First things first. What is a sinking fund? A sinking fund is put in place to cover extra expenses that are outside your normal expenses.
For example, Christmas is outside of your normal expenses. Another example is new brakes on your car. Neither of these expenses is an emergency expense, but something that is still outside of our normal expenses.
The main difference between an emergency fund and sinking fund is that you know what the sinking fund is for. An emergency account is there for the unexpected. Let’s take a look at how to use sinking funds in your budget.
Consider Upcoming Expenses
Sit down and think about what’s coming up that you’ll need to cover. It might be ordering heating oil at the end of summer, your annual auto insurance payment, or birthday or Christmas presents for your kids. Think about how much these expenses are going to cost and how long you have to come up with the money.

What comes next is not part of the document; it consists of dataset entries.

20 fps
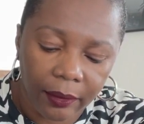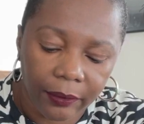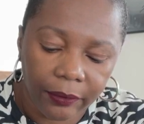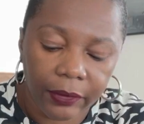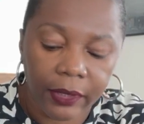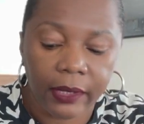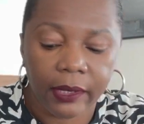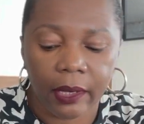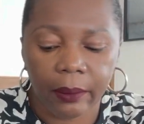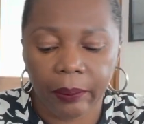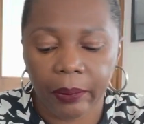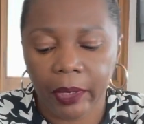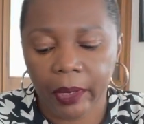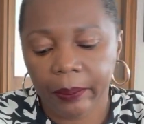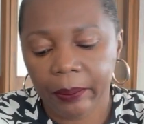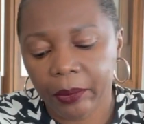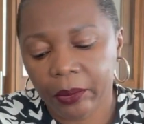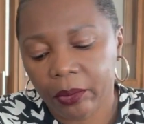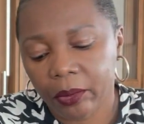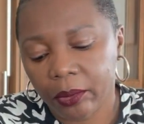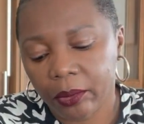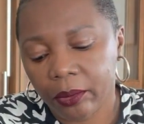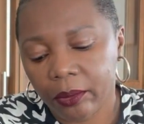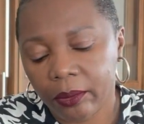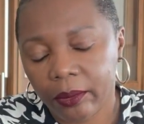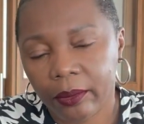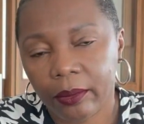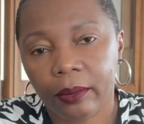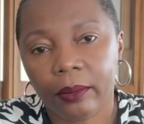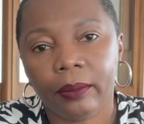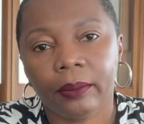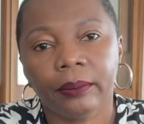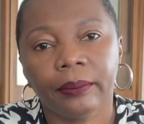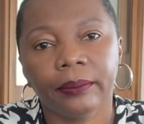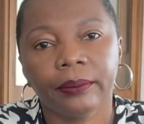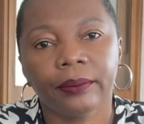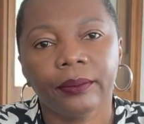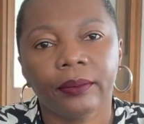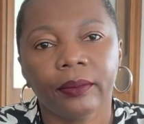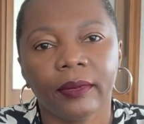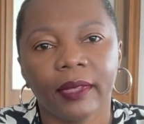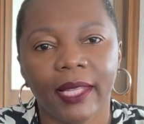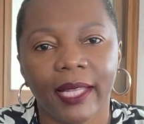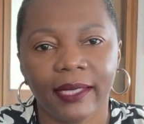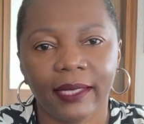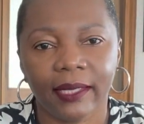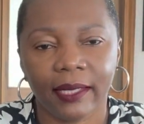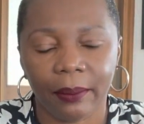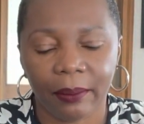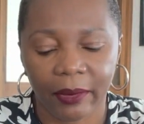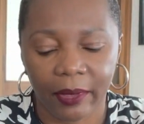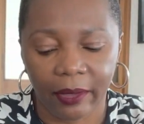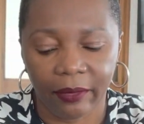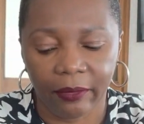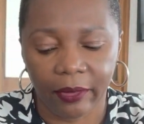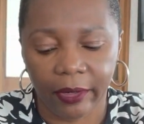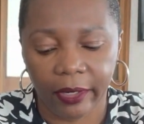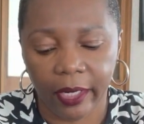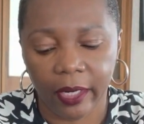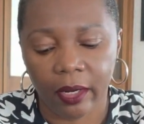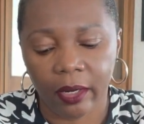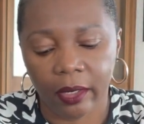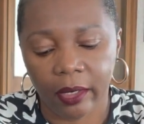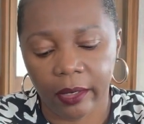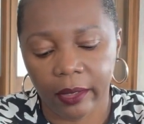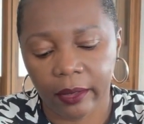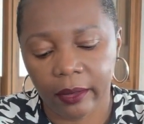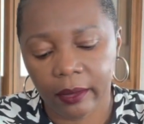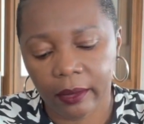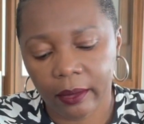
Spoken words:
For some people, that's something very hard.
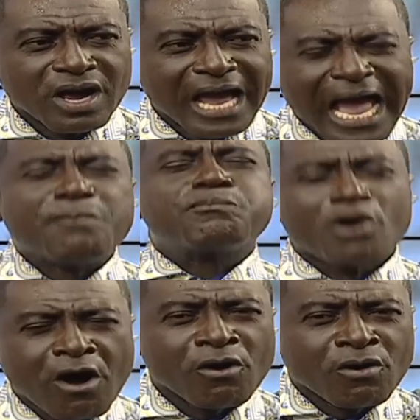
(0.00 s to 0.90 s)

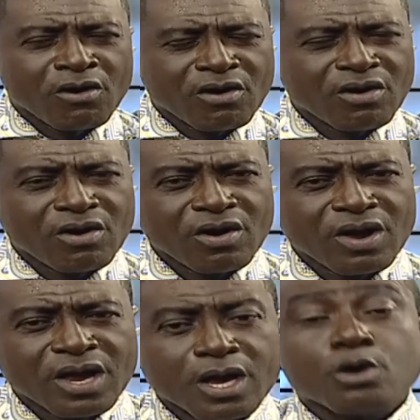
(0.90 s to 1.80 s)

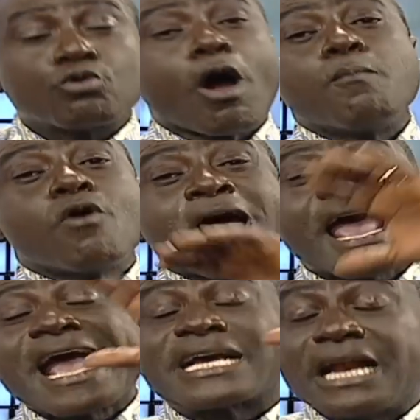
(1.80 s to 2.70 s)
Gomwa
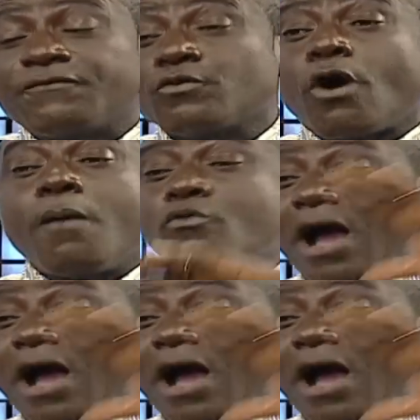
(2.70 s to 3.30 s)
enclave, Gomwa,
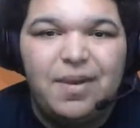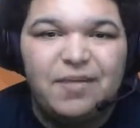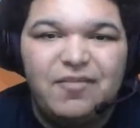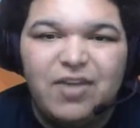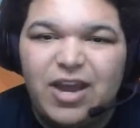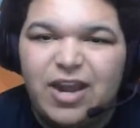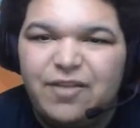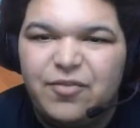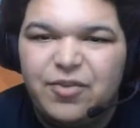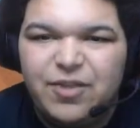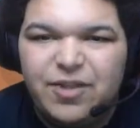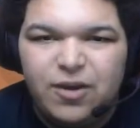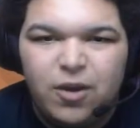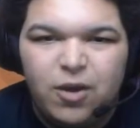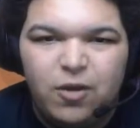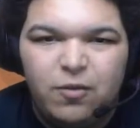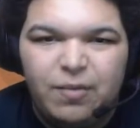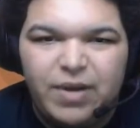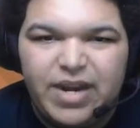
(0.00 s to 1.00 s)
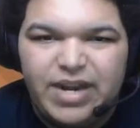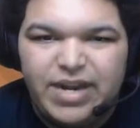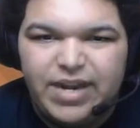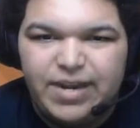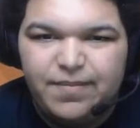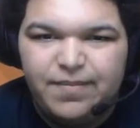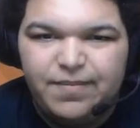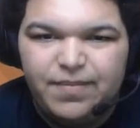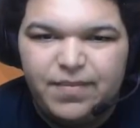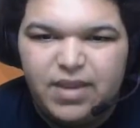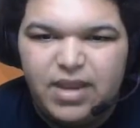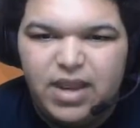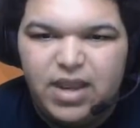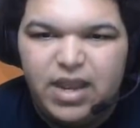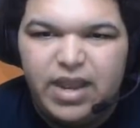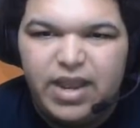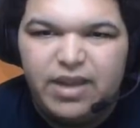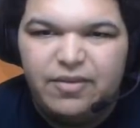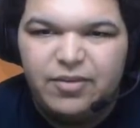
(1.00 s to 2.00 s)
Um, I've got everything all ready.
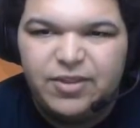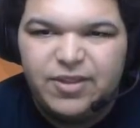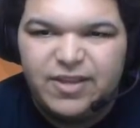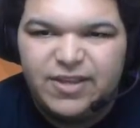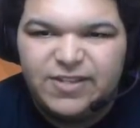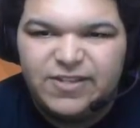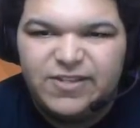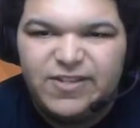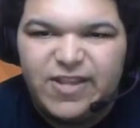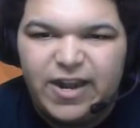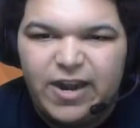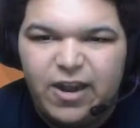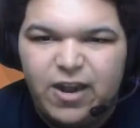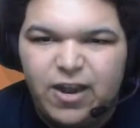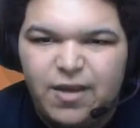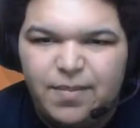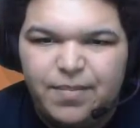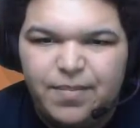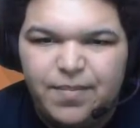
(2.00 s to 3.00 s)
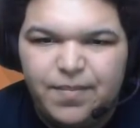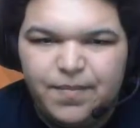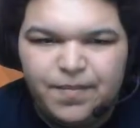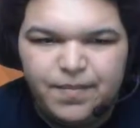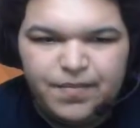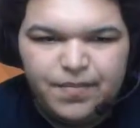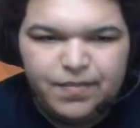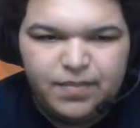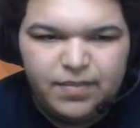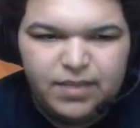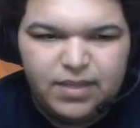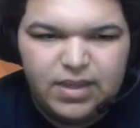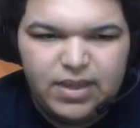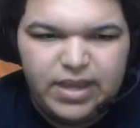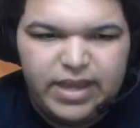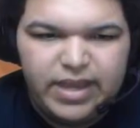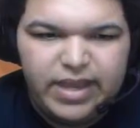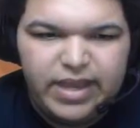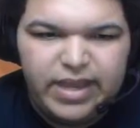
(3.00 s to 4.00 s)
Uh, everything is set up,
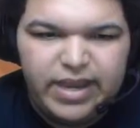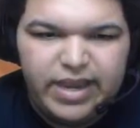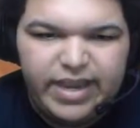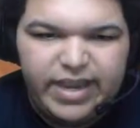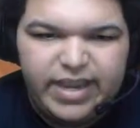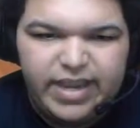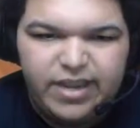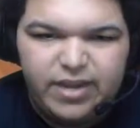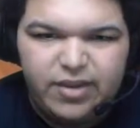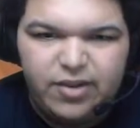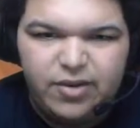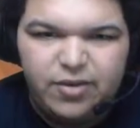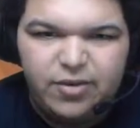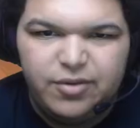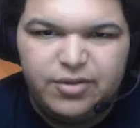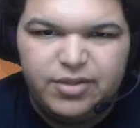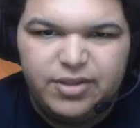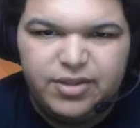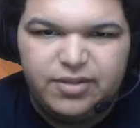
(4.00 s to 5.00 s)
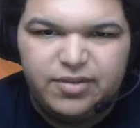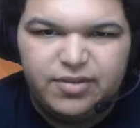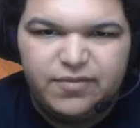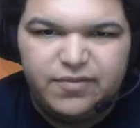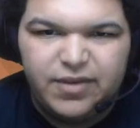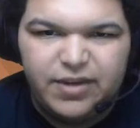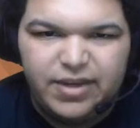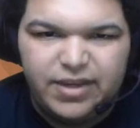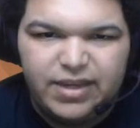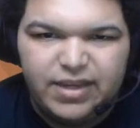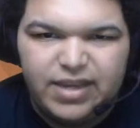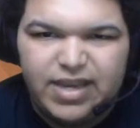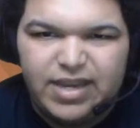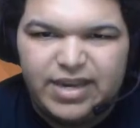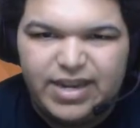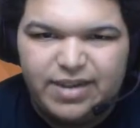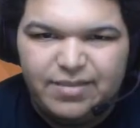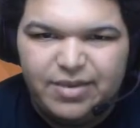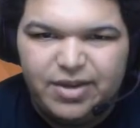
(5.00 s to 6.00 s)
and I can't go to fucking
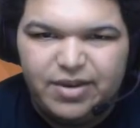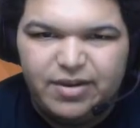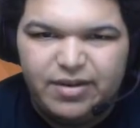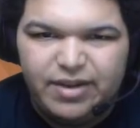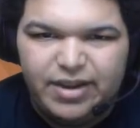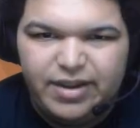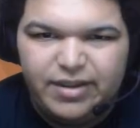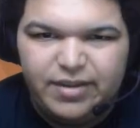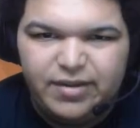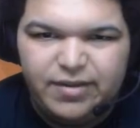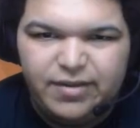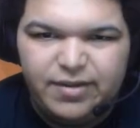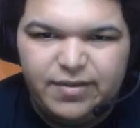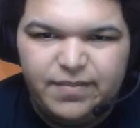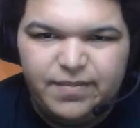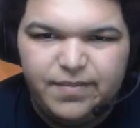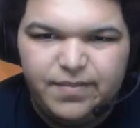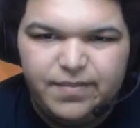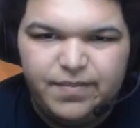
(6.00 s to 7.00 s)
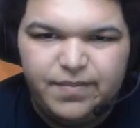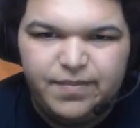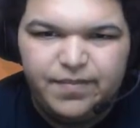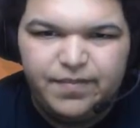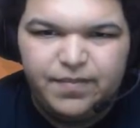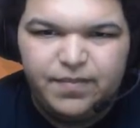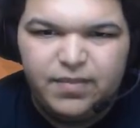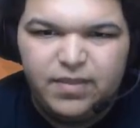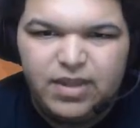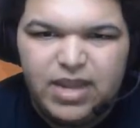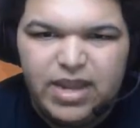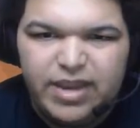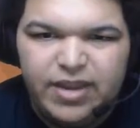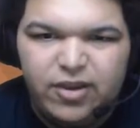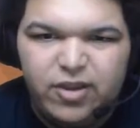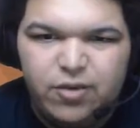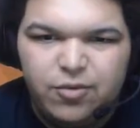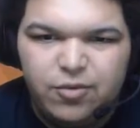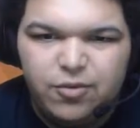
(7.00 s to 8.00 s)
goddamn it. All right, you know what?
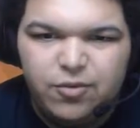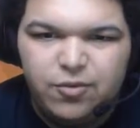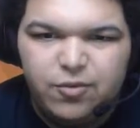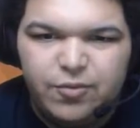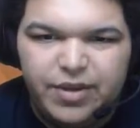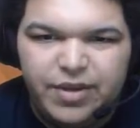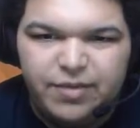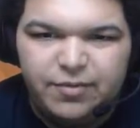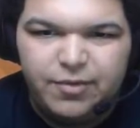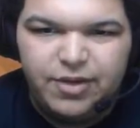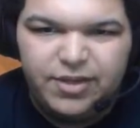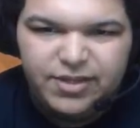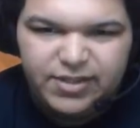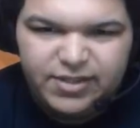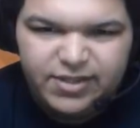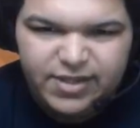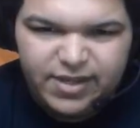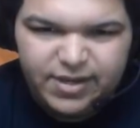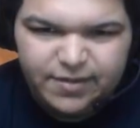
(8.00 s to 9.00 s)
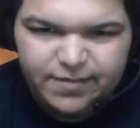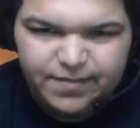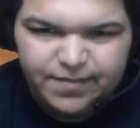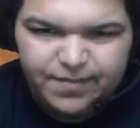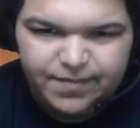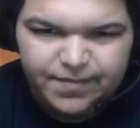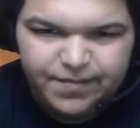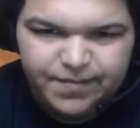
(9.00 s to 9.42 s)
I can go through. Wait, what did he say?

We have sinking funds for auto insurance, life insurance, gifts, vacation, HOA dues, church camp, auto registration, car repairs, and new car fund. Basically, we try to have a sinking fund for any expense that can be difficult to fund at one time because it's due quarterly or annually. It's much easier to save a little at a time each month.
Decide Where to Keep Your Sinking Funds
If you’re saving for something that will cost $100 or so, you can keep the money in your home. However, if you’re building a sinking fund for a new roof, you would want to keep the money in a savings account. The money should be in a place that it easy to get to but offers the right level of protection based on the amount.
I usually keep all my sinking funds in either a savings or money market account and then have a spreadsheet that designates how much is allocated to each sinking fund rather than have lots of different savings accounts.
Save Each Pay Period
You want to put money into your sinking funds each pay period. For example, one fund for birthday presents may get $25 per week, while the fund for a new roof would get $200 a week. Treat your sinking funds like any other bill. If it helps, you can set the amount to be automatically pulled from checking to savings.
Have a Sinking Fund for the Unexpected
As mentioned above, emergency funds are usually used for the unexpected. However, there are unexpected expenses that aren’t an emergency. For example, your child may have landed his first job and you want to take him out to dinner to celebrate. This is an unexpected expense, but definitely not an emergency.
Sinking funds are essential for staying on track. Without these funds, you’re likely to reach for a credit card or dip into your emergency fund. Neither of which is a good option. Sinking funds are there to help you cover those extra expenses that seem to pop up here and there.